Likewise, one does wonder what the moral of the tale is when Monnezza's apprentices repeatedly meet with failure in their attempts to be 'honest', old-style criminals and the more direct route of the modern armed robber appears the one more likely to get results, even if the issue is then that of holding on to this loot for long enough to convert it to ready cash...

Milian / Monnezza in full effect

Massi's direction is a touch zoom happy but he counters this with some energetic circling handheld camera, effective handling of the all-important action scenes and inventive set-ups. Again, something seems to be lacking at times, however, as when Monnezza's demonstrations of sleight of hand are broken down in a way that you don't see what Milian is doing when he lifts a wristwatch with his finger or that it's actually his hands doing three card monte. (One here thinks of the way the action and comedy are successfully integrated in the likes of the Police Story films, and the necessity of showing the reality of certain stunts and tricks.)

A show off composition, but what is being shown off to best effect ;-)

Bruno Canfora's score, while pushing the right funky buttons, sounds suspiciously more like pre-existing pieces than tailor-made cues, with some of the action pieces perhaps not as well integrated as they might be; certainly there's no Ghini signature theme along the lines of Marc's “my name is Marc” disco theme. More positively, a spaghetti western cue gives the right mock-serious drama to a sequence in which two of Monnezza's bungling apprentices attempt to snatch fur coats from a hairdressers only to find their getaway car has in turn been stolen; later on there's also a moment where Monnezza strikes a match on his skinhead apprentice's head, reminiscent of the Lee Van Cleef / Klaus Kinski exchange in For a Few Dollars More.

Though Luc Merenda is billed first, there appears little question that it is Tomas Milian who was really running the show, as indicated by the aforementioned dialogue credit and that of his dubbing voice, Ferrucio Amendola. (At this time Milian didn't feel sufficiently comfortable in delivering Monnezza's highly idiomatic dialogue convincingly with his own voice.) This isn't in itself a bad thing, insofar as Milian is clearly having a ball with the character and infects the viewer with his unbridled enthusiasm, but equally there is again that impression of two different half-films passing one another.

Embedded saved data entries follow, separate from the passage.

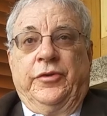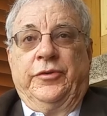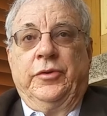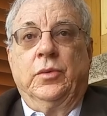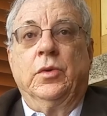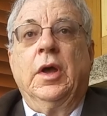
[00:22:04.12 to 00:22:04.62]
is
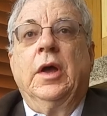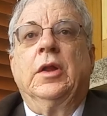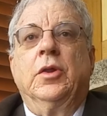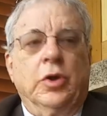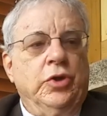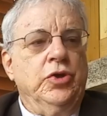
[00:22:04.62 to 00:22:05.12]
to
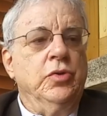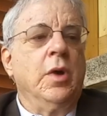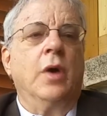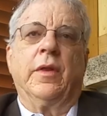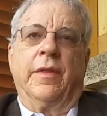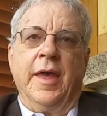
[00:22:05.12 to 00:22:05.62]
look, you
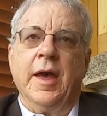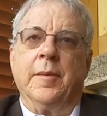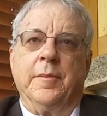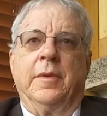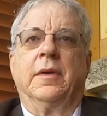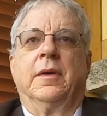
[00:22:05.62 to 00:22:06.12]
go to them
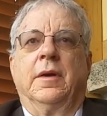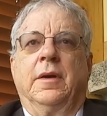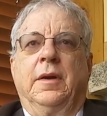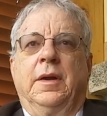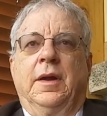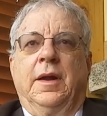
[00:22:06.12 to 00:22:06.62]

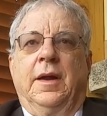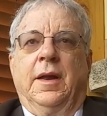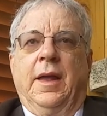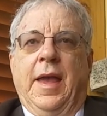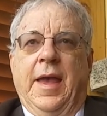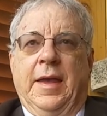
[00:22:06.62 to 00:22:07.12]
mm-hmm.
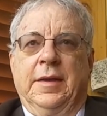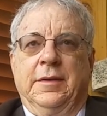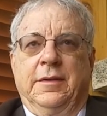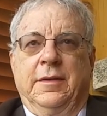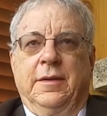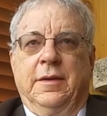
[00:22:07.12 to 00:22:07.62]

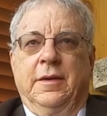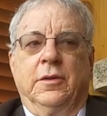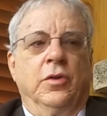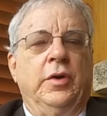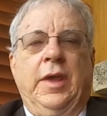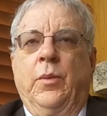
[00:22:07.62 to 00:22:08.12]
and
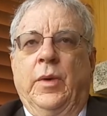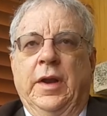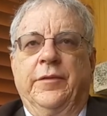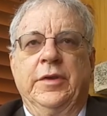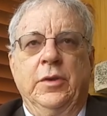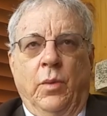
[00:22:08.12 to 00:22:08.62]
look at
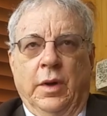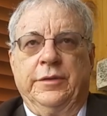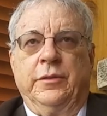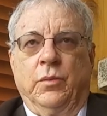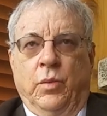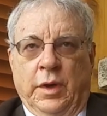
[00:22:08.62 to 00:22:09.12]
whatever you want
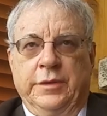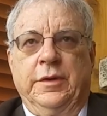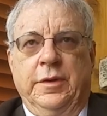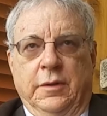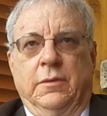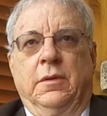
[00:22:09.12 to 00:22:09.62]
want to
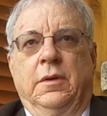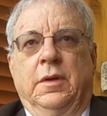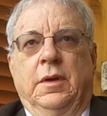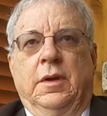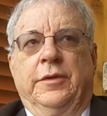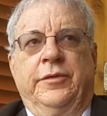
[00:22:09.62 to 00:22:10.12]
do.
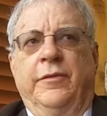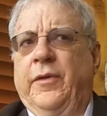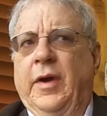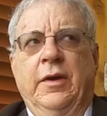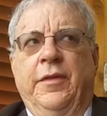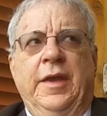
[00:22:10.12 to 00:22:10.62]
So
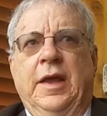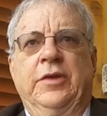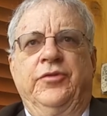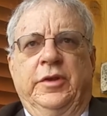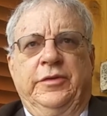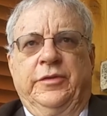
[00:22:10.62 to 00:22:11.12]
far, I don't think any
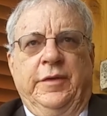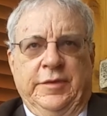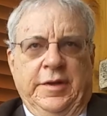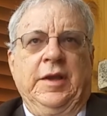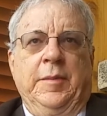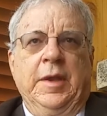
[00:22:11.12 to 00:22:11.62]
judge has ever
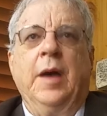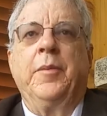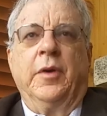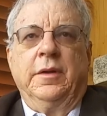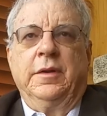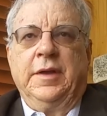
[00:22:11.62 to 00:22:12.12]
taken me
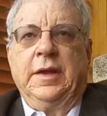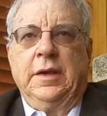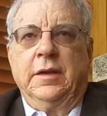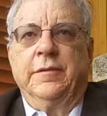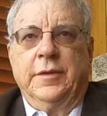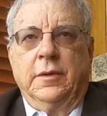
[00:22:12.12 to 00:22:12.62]
up on
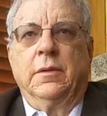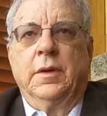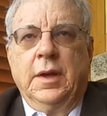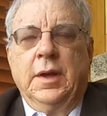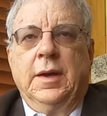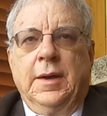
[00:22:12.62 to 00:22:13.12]
taking a view.
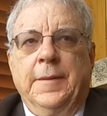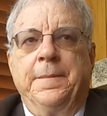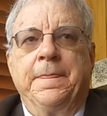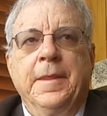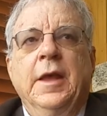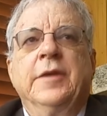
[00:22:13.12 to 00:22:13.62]
Um,
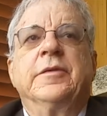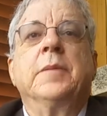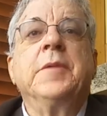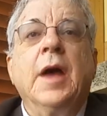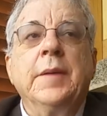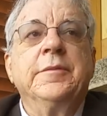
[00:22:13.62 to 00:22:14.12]

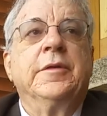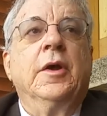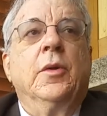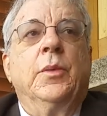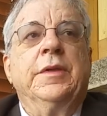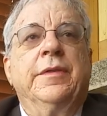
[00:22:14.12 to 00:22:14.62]
sometimes
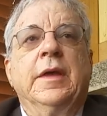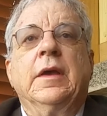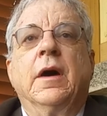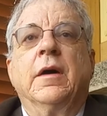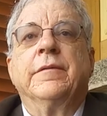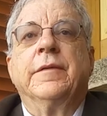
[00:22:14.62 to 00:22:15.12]
we think
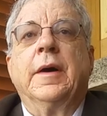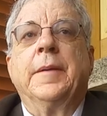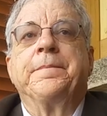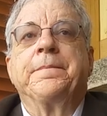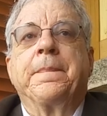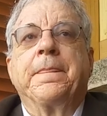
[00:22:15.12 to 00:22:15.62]
of,
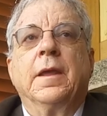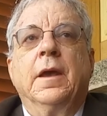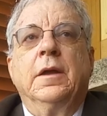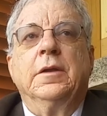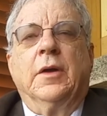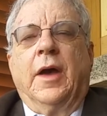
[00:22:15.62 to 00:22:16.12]
um,
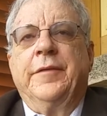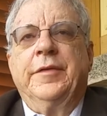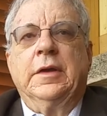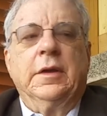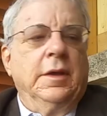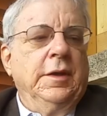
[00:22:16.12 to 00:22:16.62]
you know,
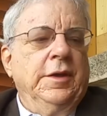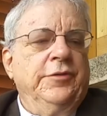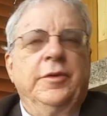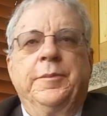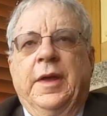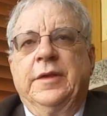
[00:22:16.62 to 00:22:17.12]
having
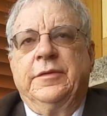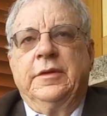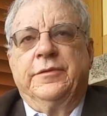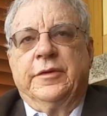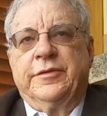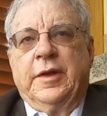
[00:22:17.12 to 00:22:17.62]

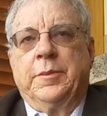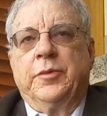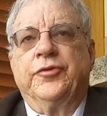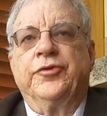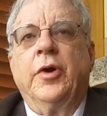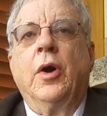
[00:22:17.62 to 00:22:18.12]
chimpanzees, for
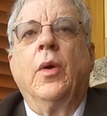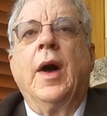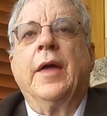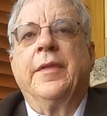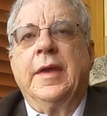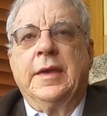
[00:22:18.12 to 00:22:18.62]
example, show
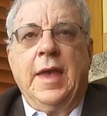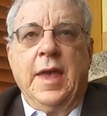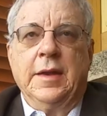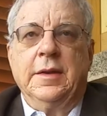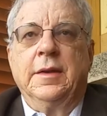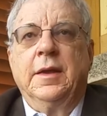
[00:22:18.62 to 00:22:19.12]
how they
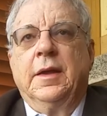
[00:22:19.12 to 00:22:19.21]
can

Perhaps the emblematic moment here stems from one of the blink-and-you'll miss them scenes of Ghini's domestic life, as he asks his girlfriend / wife whether she would prefer to go see a movie and then have dinner, or to have dinner and then see a movie. Recently recovered from a near rape, she says that if they go to cinema it would have to be for “a funny movie, not a horrible Italian [cop] thriller”

I wonder what she would have made of Destruction Force itself in this regard...

1 comment:

Anonymous said...

There's a far too brief Elisa Briganti interview on the Media Blasters DVD for Fulci's ZOMBIE/ZOMBI 2.

Of course, Sacchetti dominates most of it.